In verità, non solo non è stata recepita la specificazione riguardante la natura delle informazioni provenienti dal comitato provinciale per l’ordine e la sicurezza pubblica, ma introducendo un comma 2-bis il legislatore si preoccupa di “imbrigliare” dentro una articolata rete di «pareri», la decisione della magistratura di sorveglianza per condizionarne l’esito.  Il giudice, quando si tratta della concessione di benefici ai condannati ostativi, prima di provvedere, deve chiedere il parere dell’autorità inquirente (p.m. presso il giudice che ha emesso la sentenza di primo grado e procuratore nazionale antimafia e antiterrorismo), il quale, ove rilasciato e negativo, obbligherebbe il magistrato o il tribunale di sorveglianza ad un gravoso surplus motivazionale per l’ammissione alla misura di favore richiesta.
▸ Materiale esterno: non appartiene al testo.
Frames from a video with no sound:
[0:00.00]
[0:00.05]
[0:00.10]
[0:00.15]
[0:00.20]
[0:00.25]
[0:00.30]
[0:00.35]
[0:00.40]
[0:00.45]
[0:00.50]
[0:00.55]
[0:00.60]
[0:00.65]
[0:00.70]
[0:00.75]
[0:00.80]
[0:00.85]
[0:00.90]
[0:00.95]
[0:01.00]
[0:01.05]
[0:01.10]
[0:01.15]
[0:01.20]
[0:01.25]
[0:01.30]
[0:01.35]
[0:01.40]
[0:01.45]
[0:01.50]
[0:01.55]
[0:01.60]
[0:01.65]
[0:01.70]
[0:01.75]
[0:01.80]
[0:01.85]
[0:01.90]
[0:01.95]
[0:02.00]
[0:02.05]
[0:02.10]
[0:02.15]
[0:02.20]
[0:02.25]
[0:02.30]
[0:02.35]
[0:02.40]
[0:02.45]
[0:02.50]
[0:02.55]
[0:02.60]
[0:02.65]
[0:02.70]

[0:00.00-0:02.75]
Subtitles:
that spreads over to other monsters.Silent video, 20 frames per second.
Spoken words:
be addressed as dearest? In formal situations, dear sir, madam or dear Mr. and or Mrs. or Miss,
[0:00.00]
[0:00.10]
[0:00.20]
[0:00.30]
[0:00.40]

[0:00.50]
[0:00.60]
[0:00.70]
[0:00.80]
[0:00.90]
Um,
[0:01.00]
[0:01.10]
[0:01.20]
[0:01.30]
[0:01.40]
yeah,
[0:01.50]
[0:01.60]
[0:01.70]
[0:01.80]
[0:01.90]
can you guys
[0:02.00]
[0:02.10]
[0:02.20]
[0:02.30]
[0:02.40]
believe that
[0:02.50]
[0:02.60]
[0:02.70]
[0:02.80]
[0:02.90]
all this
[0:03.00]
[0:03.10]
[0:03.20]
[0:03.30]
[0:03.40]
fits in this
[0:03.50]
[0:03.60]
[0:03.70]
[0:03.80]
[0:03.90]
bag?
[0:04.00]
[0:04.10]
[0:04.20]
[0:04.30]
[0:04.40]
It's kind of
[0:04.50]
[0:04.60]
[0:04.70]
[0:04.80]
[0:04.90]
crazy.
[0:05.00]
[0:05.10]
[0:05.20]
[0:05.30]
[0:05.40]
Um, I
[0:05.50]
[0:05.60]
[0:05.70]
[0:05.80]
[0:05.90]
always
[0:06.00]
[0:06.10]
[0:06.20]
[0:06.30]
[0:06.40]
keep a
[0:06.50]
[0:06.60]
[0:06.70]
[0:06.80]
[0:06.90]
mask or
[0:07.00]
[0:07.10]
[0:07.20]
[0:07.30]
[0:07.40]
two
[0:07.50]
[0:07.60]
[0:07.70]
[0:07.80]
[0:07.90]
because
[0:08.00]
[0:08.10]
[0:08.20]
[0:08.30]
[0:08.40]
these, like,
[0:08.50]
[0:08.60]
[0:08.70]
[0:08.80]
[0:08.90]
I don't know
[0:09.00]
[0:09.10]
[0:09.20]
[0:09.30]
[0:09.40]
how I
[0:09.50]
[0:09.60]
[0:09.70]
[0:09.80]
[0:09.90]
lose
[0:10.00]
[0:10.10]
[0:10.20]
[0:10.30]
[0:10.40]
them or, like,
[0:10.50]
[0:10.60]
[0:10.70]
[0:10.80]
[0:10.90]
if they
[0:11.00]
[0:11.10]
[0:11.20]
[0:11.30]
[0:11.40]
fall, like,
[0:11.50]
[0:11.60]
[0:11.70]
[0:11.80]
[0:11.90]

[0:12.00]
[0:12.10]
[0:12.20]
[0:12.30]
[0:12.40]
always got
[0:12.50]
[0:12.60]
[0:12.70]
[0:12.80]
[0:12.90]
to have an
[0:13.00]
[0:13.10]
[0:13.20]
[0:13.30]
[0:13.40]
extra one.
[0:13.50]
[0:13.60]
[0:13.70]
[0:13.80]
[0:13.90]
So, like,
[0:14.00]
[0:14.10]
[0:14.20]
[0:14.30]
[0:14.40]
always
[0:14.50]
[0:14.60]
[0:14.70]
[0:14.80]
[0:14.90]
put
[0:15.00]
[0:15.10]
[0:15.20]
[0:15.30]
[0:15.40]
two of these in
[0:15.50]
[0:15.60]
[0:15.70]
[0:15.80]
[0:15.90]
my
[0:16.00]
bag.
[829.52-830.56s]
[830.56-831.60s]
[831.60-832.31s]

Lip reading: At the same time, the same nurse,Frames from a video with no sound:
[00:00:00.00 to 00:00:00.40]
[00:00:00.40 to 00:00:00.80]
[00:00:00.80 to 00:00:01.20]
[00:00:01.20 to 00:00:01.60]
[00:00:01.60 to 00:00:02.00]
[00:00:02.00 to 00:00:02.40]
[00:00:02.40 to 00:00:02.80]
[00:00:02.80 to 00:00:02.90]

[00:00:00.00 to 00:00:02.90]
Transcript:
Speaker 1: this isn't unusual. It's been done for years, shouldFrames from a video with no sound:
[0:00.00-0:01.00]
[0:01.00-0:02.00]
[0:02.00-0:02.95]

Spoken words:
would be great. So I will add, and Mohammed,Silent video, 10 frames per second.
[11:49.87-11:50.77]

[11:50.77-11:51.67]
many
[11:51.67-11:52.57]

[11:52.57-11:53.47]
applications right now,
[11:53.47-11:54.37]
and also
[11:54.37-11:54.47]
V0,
Insomma si affaccia nell’ordinamento penitenziario la figura del “giudice sotto tutela”, perché colpevole di “non essere all’altezza del compito” quando deve concedere benefici o preservare i diritti dei condannati ritenuti socialmente pericolosi a priori; poco importa se, nel caso concreto, si tratta di persone che hanno scontato, magari in duri regimi detentivi, qualche lustro di pena e sono oramai lontani dalle logiche e dai legami criminali che li avevano visti protagonisti.

E a proposito dell’atteggiamento di sfiducia di certa politica nei confronti dei giudici di sorveglianza, forse l’unico pregio del testo in commento sta in ciò che non dice, non avendo recepito una delle più stupefacenti novità della proposta C 3106 Ferraresi: la creazione di un “super giudice” a cui affidare la decisione in merito alla concessione dei benefici penitenziari ai condannati per reati di contesto mafioso, in barba ad ogni regola sulla competenza. E questo inedito organo era stato individuato nel Tribunale di sorveglianza di Roma, già competente in materia di reclami avverso i decreti di sottoposizione al (e di proroga del) regime speciale dell’art. 41-bis comma 2 ord. penit.; una riforma che avrebbe riportato indietro di secoli il sistema penitenziario, depotenziando quel ruolo di garanzia della giurisdizione di sorveglianza imposto dall’art. 27 comma 3 Cost.

Ma si sa: i nostrani populismi giustizialisti hanno sempre dimostrato scarsa dimestichezza con il dettato costituzionale!